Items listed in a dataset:
********************

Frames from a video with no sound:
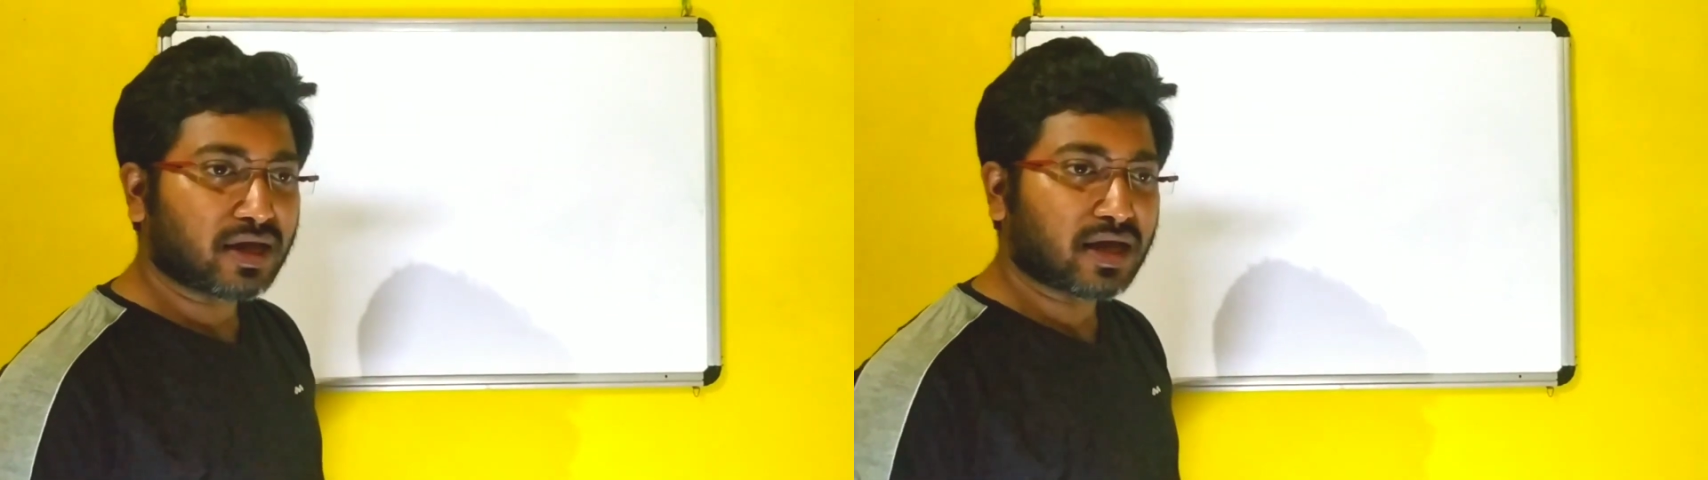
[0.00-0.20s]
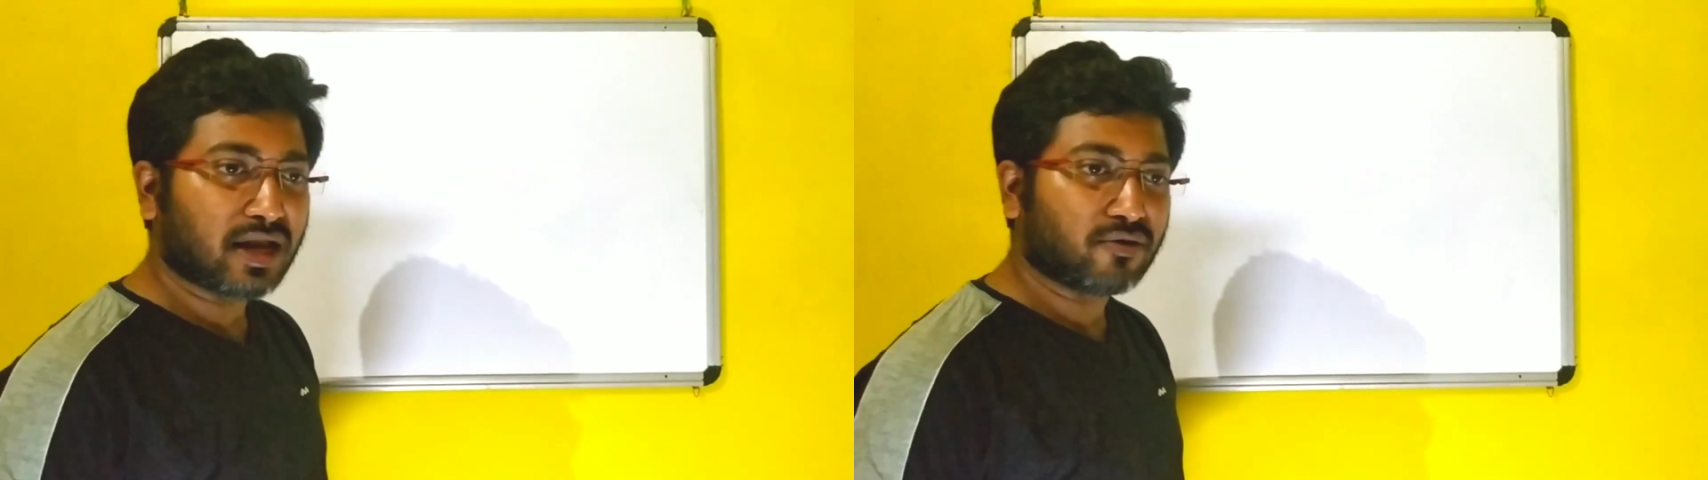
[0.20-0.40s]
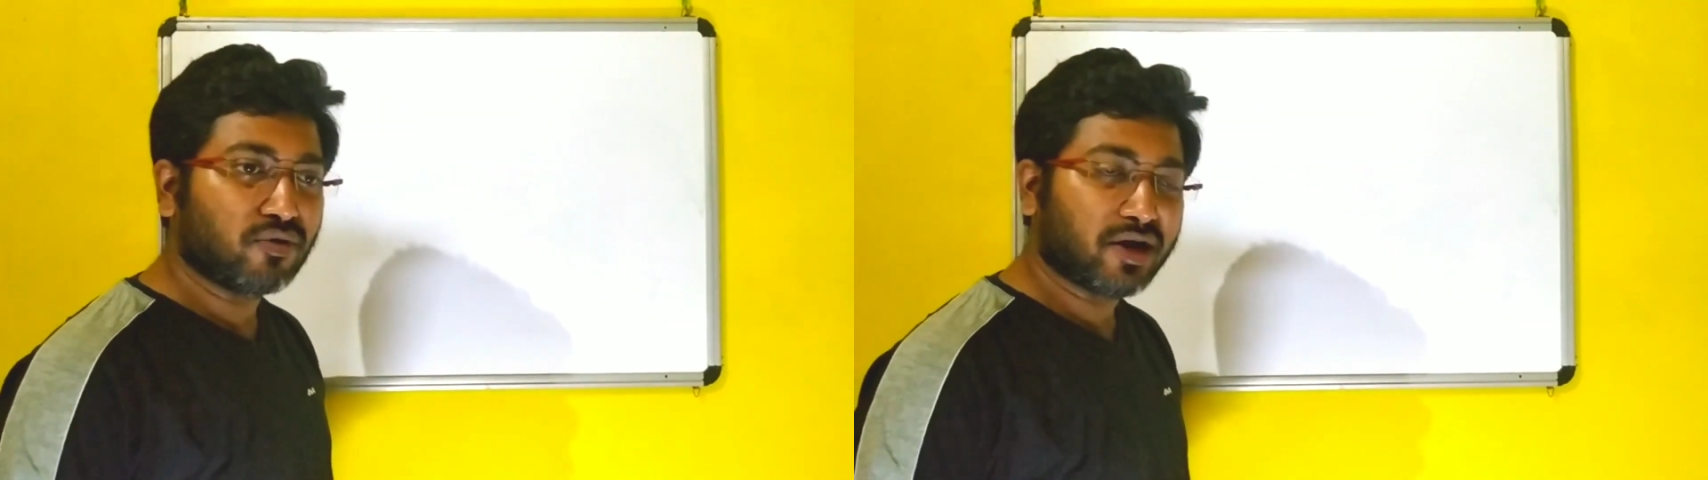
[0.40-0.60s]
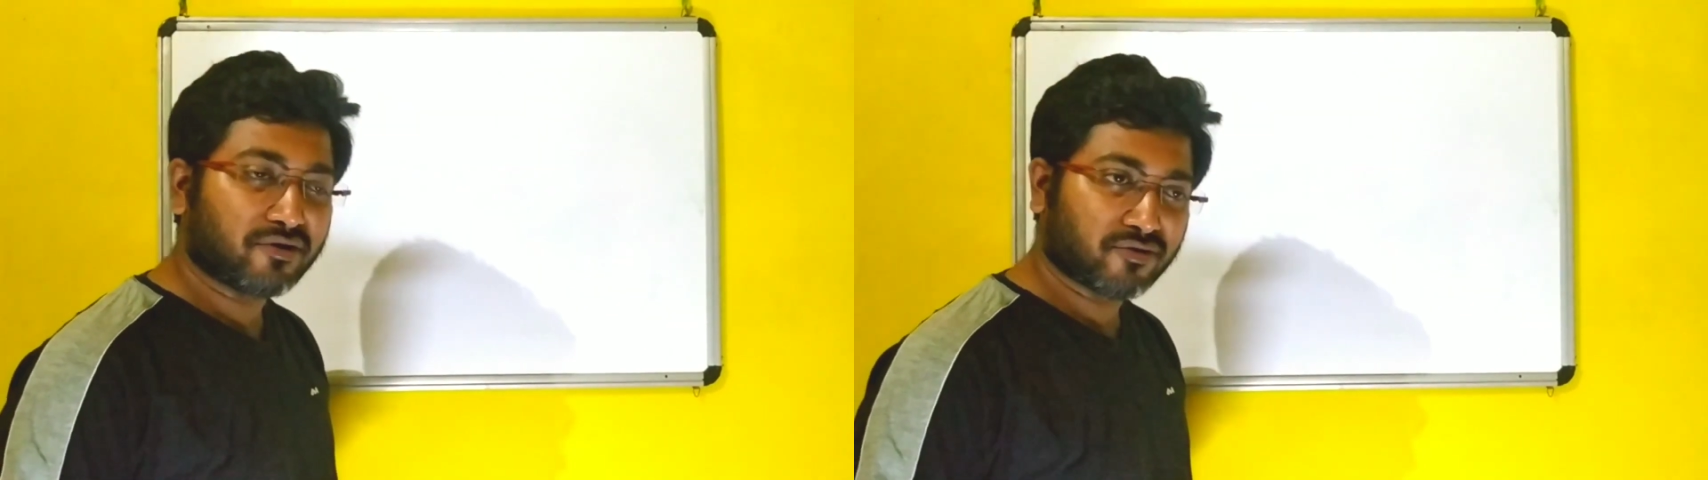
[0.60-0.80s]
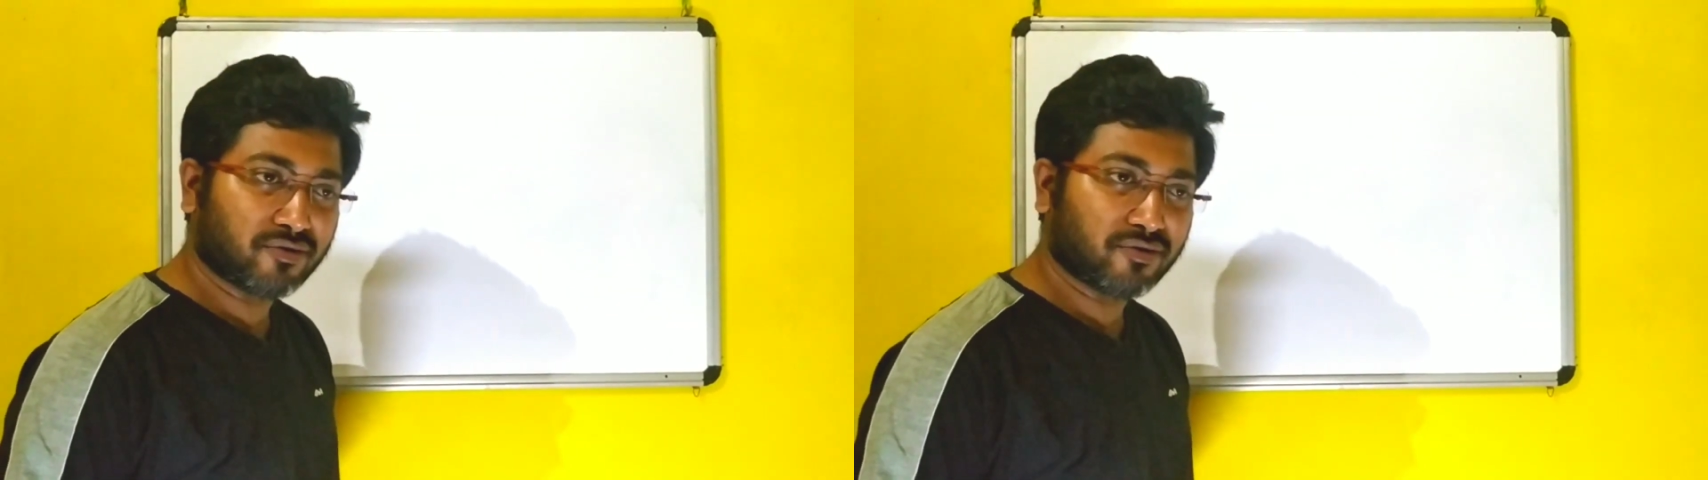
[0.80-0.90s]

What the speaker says: calculate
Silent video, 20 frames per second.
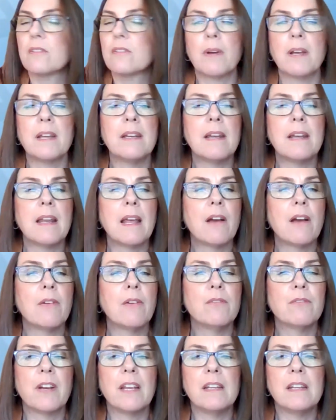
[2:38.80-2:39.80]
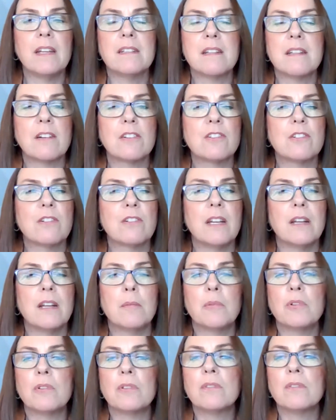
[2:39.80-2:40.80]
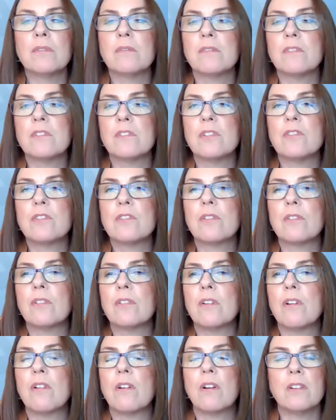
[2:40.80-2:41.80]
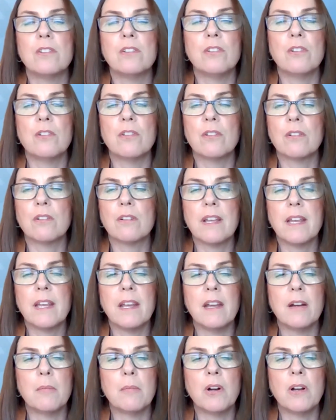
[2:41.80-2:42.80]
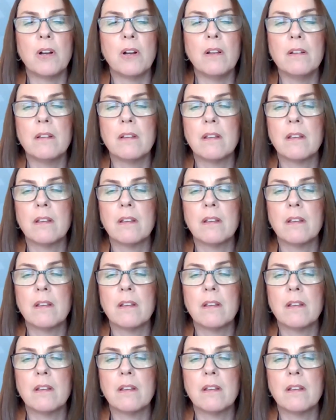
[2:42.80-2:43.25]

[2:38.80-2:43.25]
So I now invite Dr. Hammill to turn on your camera.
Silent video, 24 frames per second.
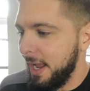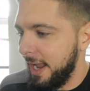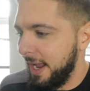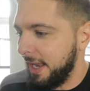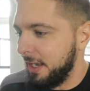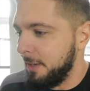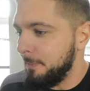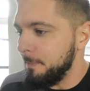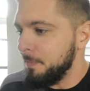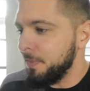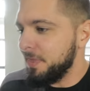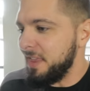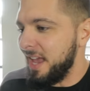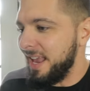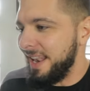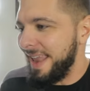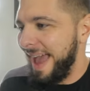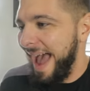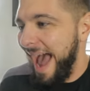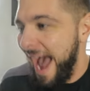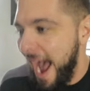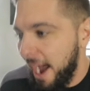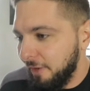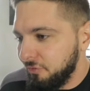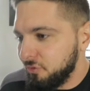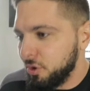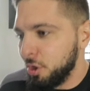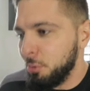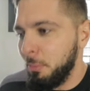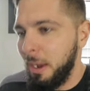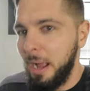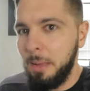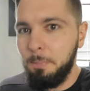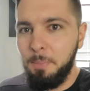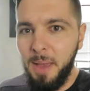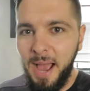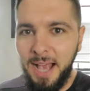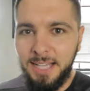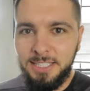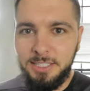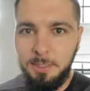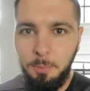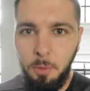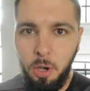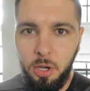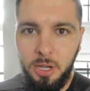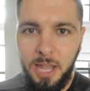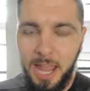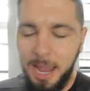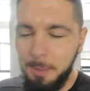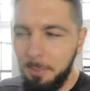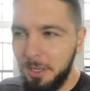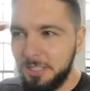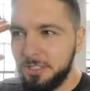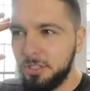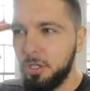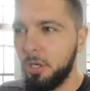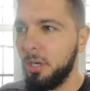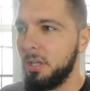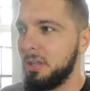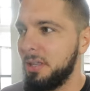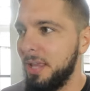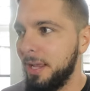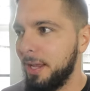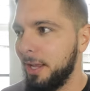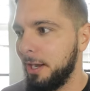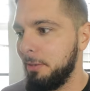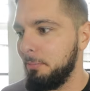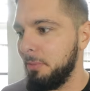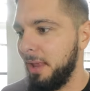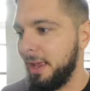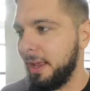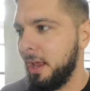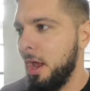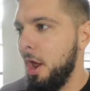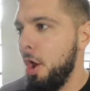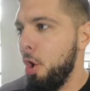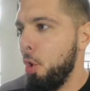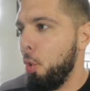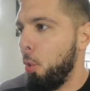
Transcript: And then after my basketball game, I started thinking, I'm like,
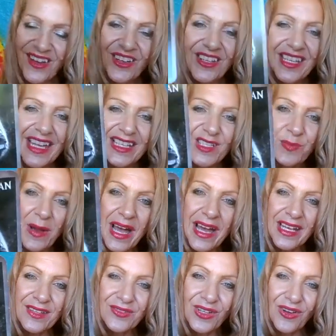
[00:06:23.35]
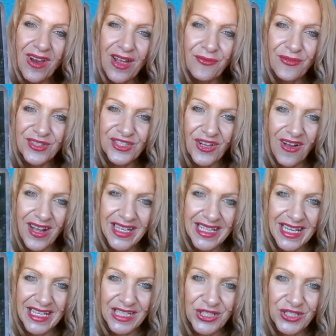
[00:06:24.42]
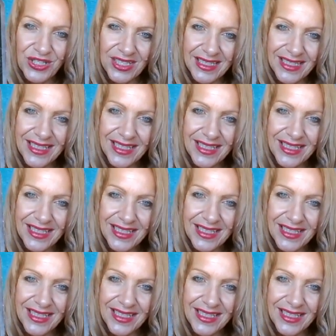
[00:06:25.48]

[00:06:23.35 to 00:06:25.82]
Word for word: Okay, as part of your Aphrodite energy,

********************

- **Work order**
Without the pictures, restate all of the entries word for word.

- **Result**
Frames from a video with no sound:
[0.00-0.20s]
[0.20-0.40s]
[0.40-0.60s]
[0.60-0.80s]
[0.80-0.90s]

What the speaker says: calculate
Silent video, 20 frames per second.
[2:38.80-2:39.80]
[2:39.80-2:40.80]
[2:40.80-2:41.80]
[2:41.80-2:42.80]
[2:42.80-2:43.25]

[2:38.80-2:43.25]
So I now invite Dr. Hammill to turn on your camera.
Silent video, 24 frames per second.
Transcript: And then after my basketball game, I started thinking, I'm like,
[00:06:23.35]
[00:06:24.42]
[00:06:25.48]

[00:06:23.35 to 00:06:25.82]
Word for word: Okay, as part of your Aphrodite energy,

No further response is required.